- Exercise prompt: When a line below contains the word "first", copy that line.

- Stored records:

━━━━━━━━━━

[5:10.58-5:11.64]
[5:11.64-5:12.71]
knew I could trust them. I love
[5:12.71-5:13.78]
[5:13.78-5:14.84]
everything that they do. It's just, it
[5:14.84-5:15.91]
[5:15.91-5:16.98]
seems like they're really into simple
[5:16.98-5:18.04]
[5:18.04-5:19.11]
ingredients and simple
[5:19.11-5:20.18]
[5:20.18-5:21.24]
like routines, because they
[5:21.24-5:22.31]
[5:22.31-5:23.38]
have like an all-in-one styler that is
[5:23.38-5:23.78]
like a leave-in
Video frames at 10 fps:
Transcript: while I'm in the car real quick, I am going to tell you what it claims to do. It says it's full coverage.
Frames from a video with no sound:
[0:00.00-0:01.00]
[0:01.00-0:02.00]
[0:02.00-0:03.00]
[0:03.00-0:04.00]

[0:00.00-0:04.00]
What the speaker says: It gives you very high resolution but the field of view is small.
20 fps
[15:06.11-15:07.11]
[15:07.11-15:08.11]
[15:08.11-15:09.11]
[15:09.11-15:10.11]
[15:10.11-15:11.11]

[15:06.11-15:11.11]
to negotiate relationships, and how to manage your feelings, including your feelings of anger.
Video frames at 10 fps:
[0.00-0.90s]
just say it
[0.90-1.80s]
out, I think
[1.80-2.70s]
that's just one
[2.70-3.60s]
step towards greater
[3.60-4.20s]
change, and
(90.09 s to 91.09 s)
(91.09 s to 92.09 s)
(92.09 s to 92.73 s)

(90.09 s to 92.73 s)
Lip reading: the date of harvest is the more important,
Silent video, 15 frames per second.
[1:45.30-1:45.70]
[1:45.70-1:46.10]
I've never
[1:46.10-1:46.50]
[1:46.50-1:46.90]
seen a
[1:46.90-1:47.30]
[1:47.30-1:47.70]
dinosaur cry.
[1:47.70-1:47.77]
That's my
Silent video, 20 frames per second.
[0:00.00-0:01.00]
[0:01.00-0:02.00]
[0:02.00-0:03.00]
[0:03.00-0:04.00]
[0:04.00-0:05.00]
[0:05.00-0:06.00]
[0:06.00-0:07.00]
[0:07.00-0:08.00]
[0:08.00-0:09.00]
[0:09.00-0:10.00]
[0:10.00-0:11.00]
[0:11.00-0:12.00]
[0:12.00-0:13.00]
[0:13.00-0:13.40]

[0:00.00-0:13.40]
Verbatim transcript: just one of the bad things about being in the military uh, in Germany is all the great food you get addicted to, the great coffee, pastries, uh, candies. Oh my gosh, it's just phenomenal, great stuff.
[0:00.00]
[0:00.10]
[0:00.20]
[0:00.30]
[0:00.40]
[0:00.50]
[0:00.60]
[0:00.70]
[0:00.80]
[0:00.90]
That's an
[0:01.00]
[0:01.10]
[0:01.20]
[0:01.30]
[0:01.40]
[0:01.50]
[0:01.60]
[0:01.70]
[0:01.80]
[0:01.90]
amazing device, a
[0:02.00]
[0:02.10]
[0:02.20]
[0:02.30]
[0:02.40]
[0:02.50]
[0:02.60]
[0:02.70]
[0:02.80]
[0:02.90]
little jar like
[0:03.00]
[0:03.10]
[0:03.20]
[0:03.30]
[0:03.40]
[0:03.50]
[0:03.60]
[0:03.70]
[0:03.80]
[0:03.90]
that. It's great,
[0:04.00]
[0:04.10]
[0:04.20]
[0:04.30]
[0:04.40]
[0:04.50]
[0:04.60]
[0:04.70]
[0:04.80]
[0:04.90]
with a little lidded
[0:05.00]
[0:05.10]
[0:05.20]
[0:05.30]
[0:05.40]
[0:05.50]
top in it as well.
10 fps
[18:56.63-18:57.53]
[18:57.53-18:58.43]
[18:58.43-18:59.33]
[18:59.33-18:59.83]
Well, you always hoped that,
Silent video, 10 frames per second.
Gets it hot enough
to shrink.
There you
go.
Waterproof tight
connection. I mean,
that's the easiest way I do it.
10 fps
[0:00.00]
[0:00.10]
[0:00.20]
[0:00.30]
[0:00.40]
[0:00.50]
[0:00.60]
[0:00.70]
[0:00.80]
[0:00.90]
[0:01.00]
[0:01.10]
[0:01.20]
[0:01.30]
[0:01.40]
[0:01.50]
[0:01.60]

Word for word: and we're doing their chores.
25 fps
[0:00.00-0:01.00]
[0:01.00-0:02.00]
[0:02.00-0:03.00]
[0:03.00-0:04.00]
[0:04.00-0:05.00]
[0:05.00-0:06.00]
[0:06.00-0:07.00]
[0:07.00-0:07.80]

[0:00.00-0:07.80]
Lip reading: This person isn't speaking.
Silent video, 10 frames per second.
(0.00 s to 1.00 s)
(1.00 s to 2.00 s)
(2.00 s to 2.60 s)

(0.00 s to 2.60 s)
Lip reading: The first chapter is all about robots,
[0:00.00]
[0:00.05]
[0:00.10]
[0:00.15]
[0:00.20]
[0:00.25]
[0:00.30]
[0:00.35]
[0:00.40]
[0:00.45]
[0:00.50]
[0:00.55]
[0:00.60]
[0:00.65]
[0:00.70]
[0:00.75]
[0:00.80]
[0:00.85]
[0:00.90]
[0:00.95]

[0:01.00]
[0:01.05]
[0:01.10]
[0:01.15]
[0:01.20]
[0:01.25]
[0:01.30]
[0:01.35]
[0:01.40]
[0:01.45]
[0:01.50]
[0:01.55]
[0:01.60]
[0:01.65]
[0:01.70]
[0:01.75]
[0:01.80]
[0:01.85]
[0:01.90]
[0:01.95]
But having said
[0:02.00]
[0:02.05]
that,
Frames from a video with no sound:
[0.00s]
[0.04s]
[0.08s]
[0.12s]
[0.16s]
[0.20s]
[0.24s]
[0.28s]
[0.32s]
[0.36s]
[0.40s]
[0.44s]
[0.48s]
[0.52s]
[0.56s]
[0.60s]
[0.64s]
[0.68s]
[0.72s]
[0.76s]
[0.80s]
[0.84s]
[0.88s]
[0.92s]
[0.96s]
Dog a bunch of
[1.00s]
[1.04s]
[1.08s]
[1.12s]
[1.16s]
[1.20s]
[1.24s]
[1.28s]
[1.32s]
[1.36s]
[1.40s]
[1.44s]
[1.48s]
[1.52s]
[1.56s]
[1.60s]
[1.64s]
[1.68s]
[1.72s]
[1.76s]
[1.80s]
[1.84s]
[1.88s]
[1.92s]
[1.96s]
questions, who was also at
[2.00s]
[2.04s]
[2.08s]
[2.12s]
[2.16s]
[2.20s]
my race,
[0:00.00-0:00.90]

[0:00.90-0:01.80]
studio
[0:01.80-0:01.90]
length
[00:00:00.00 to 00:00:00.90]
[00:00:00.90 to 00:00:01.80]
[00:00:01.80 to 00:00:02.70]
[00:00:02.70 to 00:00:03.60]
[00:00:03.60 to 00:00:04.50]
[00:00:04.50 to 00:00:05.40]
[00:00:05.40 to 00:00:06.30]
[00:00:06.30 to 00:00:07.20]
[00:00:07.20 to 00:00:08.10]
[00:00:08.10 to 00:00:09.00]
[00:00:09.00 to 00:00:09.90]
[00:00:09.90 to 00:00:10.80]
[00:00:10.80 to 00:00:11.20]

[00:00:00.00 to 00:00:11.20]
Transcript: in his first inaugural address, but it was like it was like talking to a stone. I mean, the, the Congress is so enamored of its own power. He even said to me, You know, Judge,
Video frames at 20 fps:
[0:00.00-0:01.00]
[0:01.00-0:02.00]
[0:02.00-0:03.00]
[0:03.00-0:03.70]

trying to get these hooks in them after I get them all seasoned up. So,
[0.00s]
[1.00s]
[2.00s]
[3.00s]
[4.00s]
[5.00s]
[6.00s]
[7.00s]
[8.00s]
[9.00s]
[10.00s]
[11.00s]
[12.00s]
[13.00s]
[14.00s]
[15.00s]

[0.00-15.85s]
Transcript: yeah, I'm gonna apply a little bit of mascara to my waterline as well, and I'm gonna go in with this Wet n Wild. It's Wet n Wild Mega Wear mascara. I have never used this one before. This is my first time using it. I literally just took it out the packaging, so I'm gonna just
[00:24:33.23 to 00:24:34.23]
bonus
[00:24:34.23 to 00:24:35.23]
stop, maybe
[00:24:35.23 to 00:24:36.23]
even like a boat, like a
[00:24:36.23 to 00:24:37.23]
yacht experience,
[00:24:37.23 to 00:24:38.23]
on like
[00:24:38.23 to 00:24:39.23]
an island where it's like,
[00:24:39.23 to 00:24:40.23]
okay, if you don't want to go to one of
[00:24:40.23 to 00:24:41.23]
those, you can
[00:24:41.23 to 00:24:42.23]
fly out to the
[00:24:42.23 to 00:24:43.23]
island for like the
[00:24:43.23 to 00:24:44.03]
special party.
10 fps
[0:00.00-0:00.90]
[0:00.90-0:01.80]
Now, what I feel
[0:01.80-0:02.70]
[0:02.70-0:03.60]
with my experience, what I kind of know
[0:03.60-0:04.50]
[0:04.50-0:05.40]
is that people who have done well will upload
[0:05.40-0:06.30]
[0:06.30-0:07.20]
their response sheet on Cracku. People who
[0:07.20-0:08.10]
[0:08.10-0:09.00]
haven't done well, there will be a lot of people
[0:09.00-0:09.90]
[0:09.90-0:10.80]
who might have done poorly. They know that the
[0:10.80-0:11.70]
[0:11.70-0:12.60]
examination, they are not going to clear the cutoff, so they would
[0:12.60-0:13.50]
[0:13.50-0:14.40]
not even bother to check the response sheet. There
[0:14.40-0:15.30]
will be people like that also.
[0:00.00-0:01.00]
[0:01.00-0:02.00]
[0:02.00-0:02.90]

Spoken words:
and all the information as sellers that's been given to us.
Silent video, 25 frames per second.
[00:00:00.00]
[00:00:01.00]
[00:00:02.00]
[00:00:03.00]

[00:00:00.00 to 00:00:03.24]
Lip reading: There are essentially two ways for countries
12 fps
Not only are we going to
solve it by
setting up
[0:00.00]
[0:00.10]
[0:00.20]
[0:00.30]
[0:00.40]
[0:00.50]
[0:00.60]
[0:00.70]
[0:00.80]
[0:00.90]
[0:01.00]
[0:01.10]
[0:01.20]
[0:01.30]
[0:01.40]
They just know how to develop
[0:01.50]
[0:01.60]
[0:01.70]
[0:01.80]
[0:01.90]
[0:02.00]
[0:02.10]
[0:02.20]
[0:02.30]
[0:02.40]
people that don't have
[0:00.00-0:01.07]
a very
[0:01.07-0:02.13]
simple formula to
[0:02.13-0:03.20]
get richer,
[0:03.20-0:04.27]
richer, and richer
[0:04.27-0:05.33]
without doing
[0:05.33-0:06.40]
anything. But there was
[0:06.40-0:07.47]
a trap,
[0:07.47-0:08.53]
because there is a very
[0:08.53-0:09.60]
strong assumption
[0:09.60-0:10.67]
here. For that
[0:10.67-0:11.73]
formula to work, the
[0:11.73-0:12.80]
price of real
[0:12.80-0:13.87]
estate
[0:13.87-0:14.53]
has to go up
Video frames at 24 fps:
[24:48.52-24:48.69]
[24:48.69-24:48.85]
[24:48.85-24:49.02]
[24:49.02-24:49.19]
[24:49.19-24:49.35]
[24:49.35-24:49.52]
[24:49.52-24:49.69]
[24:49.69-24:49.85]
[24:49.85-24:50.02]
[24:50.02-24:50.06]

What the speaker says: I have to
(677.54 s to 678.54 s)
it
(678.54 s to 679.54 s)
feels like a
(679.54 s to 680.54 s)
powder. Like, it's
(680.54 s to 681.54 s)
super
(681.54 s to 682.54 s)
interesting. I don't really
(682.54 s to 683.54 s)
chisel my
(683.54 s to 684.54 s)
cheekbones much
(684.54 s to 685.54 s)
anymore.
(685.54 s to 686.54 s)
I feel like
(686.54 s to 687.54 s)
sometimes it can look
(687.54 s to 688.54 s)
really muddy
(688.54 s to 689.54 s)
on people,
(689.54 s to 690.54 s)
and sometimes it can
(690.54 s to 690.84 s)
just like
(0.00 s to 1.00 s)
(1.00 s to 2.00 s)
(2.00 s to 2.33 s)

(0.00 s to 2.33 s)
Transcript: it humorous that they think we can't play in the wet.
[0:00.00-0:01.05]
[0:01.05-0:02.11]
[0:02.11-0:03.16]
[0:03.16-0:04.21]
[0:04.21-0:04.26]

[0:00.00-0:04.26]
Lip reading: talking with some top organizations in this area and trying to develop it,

━━━━━━━━━━

- Answer below:
Lip reading: The first chapter is all about robots,
Transcript: in his first inaugural address, but it was like it was like talking to a stone. I mean, the, the Congress is so enamored of its own power. He even said to me, You know, Judge,
Transcript: yeah, I'm gonna apply a little bit of mascara to my waterline as well, and I'm gonna go in with this Wet n Wild. It's Wet n Wild Mega Wear mascara. I have never used this one before. This is my first time using it. I literally just took it out the packaging, so I'm gonna just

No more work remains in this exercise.